Speaking of Bowery, there has been some debate about whether or not it's officially a street. So which is it, street or not a street?

photo: specmotor's flickr

Andy Schwartz reflects on the Lost Music Venues of Manhattan and notes a change in today's crowds: "sending/receiving text messages, snapping photos with cell-phone cameras, ordering more drinks, discussing jobs or relationships or vacations--anything, it seems, other than actually listening to the music." [PSF]

Enjoy hipster fashions you love to hate. [HuffPo]

Bloomberg on the mayoral extension of term limits: "I think it would be an absolute disgrace to go around the public will." Uh-huh. [Newsday]

Supporters of Bloomberg's power grab are "blind to a fundamental problem with Bloomberg’s tenure as mayor: The excessive accumulation of power in the hands of someone who is both the city’s chief executive and one of the nation’s wealthiest citizens." [Commonweal]

Kim's Mediapolis

A tipster writes in to say that Kim's Mediapolis uptown has closed its doors.

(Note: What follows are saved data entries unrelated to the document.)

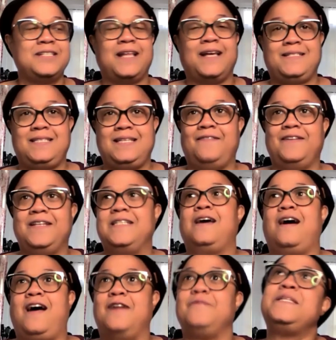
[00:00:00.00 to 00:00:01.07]
So that's 7
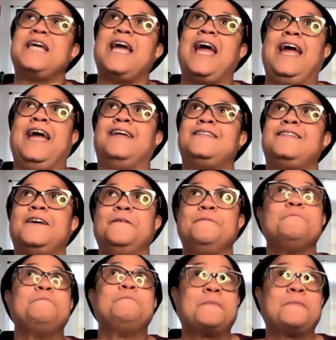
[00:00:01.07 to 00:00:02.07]
times 8,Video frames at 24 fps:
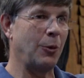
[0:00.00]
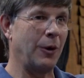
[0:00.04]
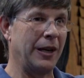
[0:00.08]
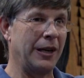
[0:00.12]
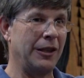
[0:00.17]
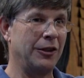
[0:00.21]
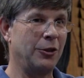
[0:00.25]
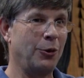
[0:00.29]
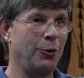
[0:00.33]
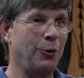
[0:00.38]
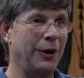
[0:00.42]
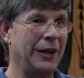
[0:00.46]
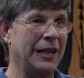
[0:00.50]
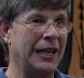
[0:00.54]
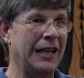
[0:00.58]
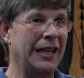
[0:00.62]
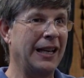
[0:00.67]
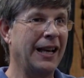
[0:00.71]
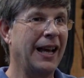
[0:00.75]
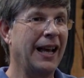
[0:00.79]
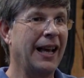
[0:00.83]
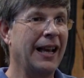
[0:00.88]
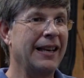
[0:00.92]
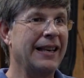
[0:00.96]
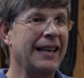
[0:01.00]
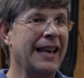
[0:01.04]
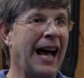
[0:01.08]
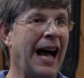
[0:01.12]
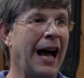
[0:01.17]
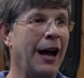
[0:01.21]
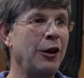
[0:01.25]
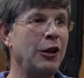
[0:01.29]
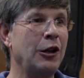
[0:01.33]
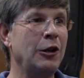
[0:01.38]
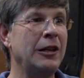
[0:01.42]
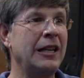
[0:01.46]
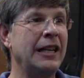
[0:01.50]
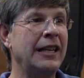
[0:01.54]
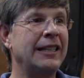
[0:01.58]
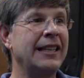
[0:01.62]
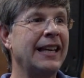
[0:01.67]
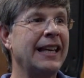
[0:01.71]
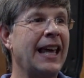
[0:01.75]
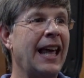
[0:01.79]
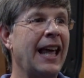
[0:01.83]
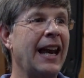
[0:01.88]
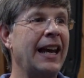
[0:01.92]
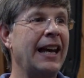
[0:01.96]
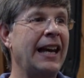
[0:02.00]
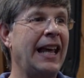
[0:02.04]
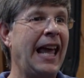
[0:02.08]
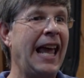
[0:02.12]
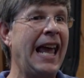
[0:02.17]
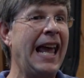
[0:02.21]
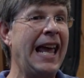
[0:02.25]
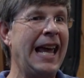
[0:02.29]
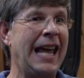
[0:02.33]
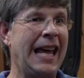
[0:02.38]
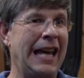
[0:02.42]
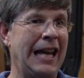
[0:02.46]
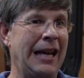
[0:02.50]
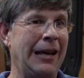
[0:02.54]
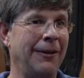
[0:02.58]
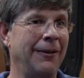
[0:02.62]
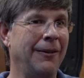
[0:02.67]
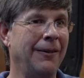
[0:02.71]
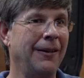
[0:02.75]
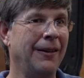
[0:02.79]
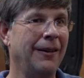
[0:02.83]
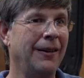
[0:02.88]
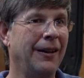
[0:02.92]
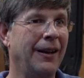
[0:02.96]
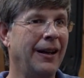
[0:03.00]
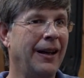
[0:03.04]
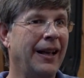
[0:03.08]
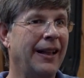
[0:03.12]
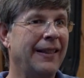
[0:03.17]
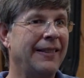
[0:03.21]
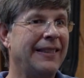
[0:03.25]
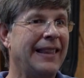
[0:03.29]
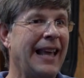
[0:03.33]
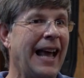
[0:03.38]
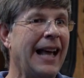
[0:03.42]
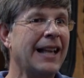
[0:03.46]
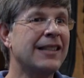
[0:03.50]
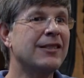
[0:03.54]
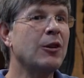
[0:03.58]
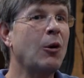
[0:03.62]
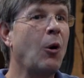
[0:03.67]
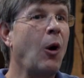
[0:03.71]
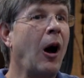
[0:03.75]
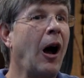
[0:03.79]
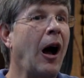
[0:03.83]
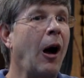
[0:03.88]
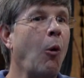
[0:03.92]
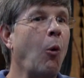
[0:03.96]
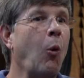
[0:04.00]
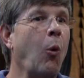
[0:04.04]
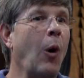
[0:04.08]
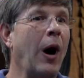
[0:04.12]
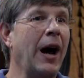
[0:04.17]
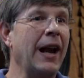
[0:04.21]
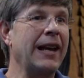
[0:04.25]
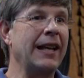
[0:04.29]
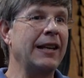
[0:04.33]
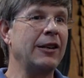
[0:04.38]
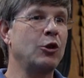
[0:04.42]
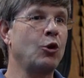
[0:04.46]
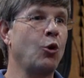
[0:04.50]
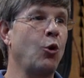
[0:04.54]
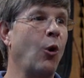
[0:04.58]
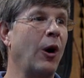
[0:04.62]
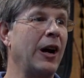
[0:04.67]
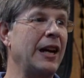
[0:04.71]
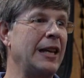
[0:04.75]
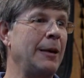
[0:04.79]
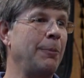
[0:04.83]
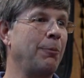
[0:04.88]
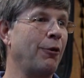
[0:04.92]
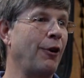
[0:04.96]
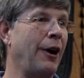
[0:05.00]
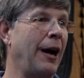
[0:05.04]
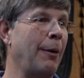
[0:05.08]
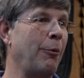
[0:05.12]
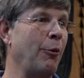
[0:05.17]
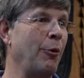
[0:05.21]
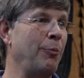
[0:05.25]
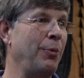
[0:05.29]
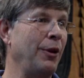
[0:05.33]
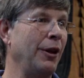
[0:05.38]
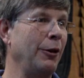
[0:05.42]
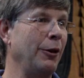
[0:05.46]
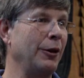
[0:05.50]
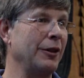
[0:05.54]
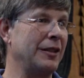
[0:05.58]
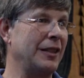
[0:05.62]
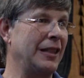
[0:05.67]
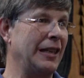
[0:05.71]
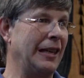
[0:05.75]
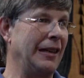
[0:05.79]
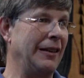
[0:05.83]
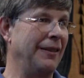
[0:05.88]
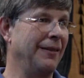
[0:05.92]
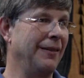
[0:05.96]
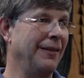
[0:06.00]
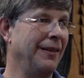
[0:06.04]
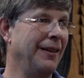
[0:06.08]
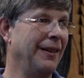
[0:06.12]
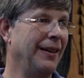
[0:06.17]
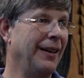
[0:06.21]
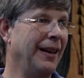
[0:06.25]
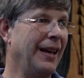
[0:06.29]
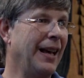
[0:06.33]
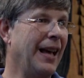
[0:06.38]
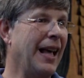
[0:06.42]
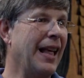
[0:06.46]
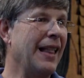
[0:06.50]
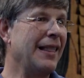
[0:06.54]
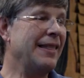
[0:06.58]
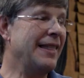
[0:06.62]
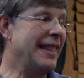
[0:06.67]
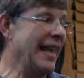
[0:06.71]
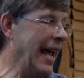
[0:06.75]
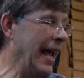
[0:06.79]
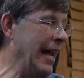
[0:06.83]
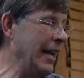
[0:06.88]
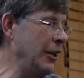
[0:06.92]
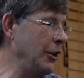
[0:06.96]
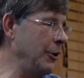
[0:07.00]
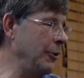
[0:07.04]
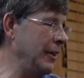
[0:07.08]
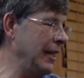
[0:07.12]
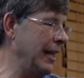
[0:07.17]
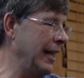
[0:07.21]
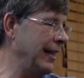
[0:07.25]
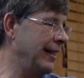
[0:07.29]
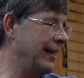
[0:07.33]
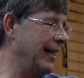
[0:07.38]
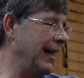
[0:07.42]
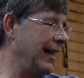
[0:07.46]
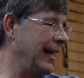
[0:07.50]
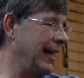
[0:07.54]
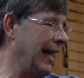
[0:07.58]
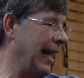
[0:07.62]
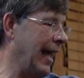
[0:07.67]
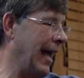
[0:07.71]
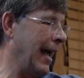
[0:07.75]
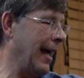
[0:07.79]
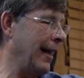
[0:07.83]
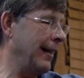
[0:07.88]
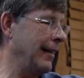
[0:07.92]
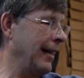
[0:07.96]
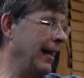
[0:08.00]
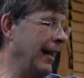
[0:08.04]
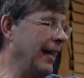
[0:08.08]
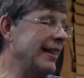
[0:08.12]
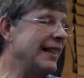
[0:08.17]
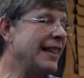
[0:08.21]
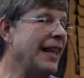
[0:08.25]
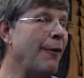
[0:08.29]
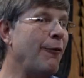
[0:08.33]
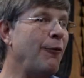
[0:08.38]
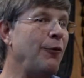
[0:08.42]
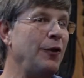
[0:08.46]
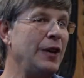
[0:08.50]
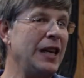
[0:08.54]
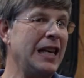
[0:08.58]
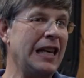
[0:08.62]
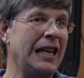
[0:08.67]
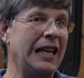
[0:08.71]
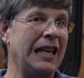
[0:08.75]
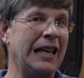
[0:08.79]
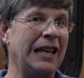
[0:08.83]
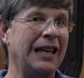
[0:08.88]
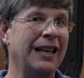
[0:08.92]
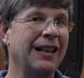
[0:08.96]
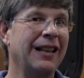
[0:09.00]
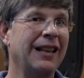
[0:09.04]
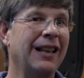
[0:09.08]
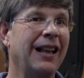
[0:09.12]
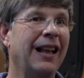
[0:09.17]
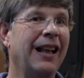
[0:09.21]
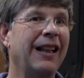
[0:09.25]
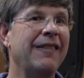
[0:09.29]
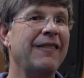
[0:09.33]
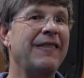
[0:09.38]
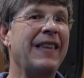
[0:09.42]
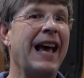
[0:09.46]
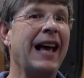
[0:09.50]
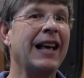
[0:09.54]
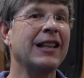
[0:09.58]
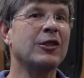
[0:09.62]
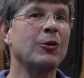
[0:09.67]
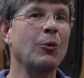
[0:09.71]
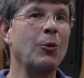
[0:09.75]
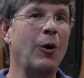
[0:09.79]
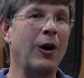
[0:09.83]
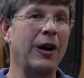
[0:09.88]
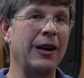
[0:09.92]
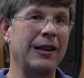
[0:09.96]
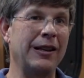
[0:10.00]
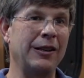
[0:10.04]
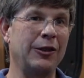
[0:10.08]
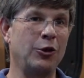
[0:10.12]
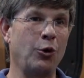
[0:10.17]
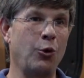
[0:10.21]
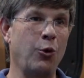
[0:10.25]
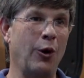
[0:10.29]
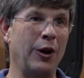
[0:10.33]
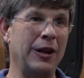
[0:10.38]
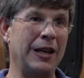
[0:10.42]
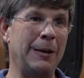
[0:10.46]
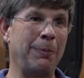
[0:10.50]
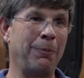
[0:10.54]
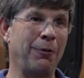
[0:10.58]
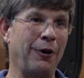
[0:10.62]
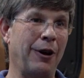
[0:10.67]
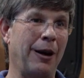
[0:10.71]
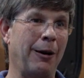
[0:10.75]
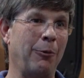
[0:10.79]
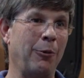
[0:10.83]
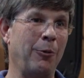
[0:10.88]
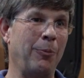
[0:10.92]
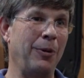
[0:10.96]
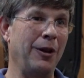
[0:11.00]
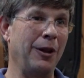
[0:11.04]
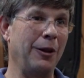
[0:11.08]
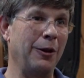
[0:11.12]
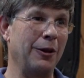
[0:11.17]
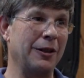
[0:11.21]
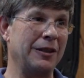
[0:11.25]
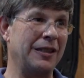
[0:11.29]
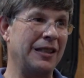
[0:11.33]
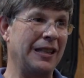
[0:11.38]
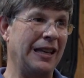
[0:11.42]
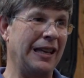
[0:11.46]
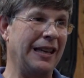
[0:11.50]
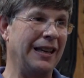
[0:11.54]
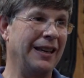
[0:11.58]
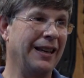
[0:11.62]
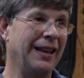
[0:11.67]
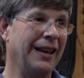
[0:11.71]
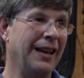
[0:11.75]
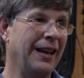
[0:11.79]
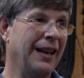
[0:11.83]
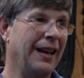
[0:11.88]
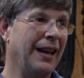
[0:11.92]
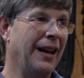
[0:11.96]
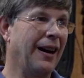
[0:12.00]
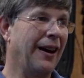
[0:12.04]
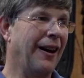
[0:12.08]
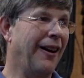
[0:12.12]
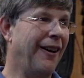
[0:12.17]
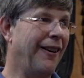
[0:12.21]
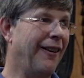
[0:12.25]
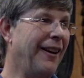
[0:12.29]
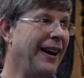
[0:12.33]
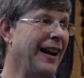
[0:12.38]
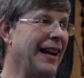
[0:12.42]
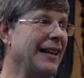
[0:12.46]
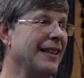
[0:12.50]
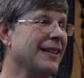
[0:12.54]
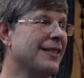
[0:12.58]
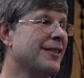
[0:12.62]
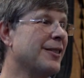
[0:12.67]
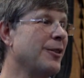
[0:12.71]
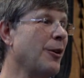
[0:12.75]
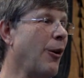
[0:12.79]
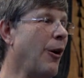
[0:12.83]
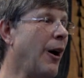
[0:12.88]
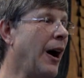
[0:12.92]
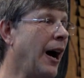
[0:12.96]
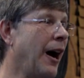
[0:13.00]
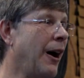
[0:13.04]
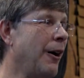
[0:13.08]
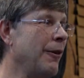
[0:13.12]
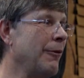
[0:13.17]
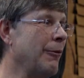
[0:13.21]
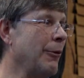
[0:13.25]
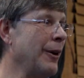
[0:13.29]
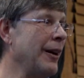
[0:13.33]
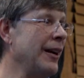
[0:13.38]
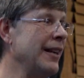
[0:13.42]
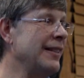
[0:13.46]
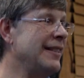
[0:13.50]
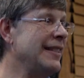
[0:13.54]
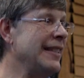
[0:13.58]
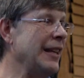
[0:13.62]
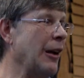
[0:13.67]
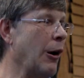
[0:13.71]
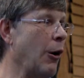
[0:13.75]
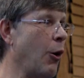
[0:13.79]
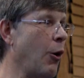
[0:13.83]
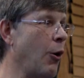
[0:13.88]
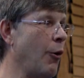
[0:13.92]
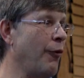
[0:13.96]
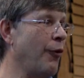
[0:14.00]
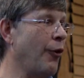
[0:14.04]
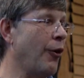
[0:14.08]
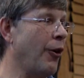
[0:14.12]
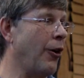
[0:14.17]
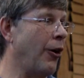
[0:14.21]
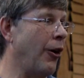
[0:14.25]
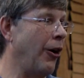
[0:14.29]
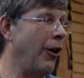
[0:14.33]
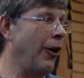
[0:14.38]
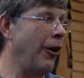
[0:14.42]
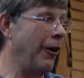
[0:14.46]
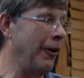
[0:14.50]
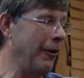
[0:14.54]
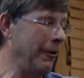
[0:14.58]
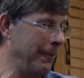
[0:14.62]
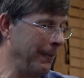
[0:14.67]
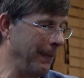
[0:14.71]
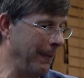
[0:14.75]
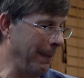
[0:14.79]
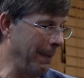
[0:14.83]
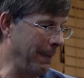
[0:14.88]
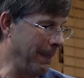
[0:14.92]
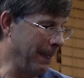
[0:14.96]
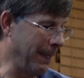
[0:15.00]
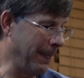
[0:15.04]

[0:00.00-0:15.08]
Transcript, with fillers: 1 in 20. Now you need to get an A. That's a 1 in 20 probability. Then you need to get the V. That's 1 in 20 probability. All right, so how, what is the overall?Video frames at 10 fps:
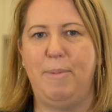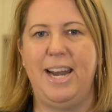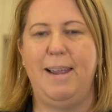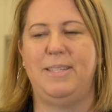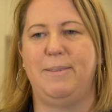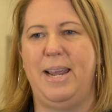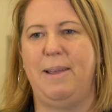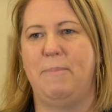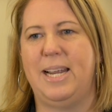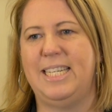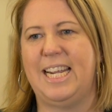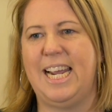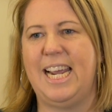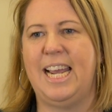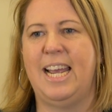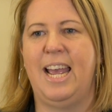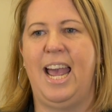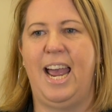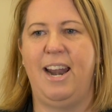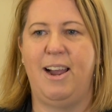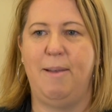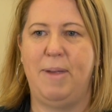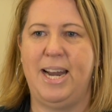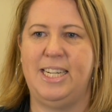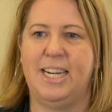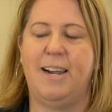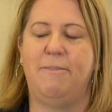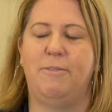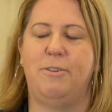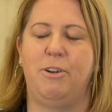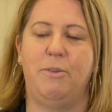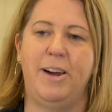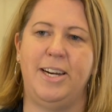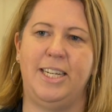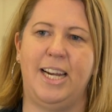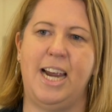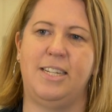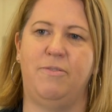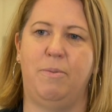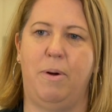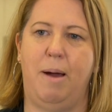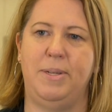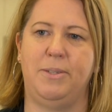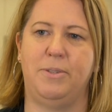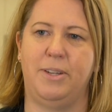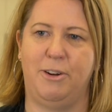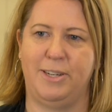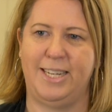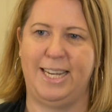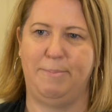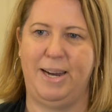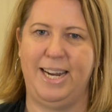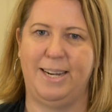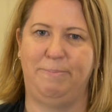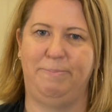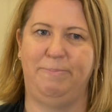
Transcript: my name's Tameika Munday and I'm Manager for Career Education for Primary Schools across Tasmania.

The Columbia Spectator confirms that the movie and music store at 113th and Broadway closed on September 15:

"'Business has really slowed down with the advent of Netflix,' said Morningside Heights branch manager Kenny Mativey... An increase in rent has also hurt Kim’s, which leases property from Columbia."


photo: workinpana's flickr

I guess Kim's held no hard feelings against its landlord, because the Spectator also reports that they donated their entire movie rental collection to Columbia’s Butler Media Collection: "approximately 17,500 DVDs, 500 DVD boxed sets, and 10,000 VHS tapes." Said a librarian there, “The Kim’s collection will be an important addition, particularly in areas of U.S. and foreign feature film titles, anime, and television programming.”


photo: time out

A Ricky's will be moving in to the spot, starting with lots of Halloween costumes. Says one commenter at the Spectator, "how many ricky's does this town need? they're like starbucks now." Another just opened at 13th and 6th, former site of Cosi sandwiches--that makes either 18 or 19 for Manhattan.

As I reported here earlier, a new Kim's is opening in the East Village, on 1st Avenue between 7th and 8th Streets. The sign is up and the shelves just went in this past weekend.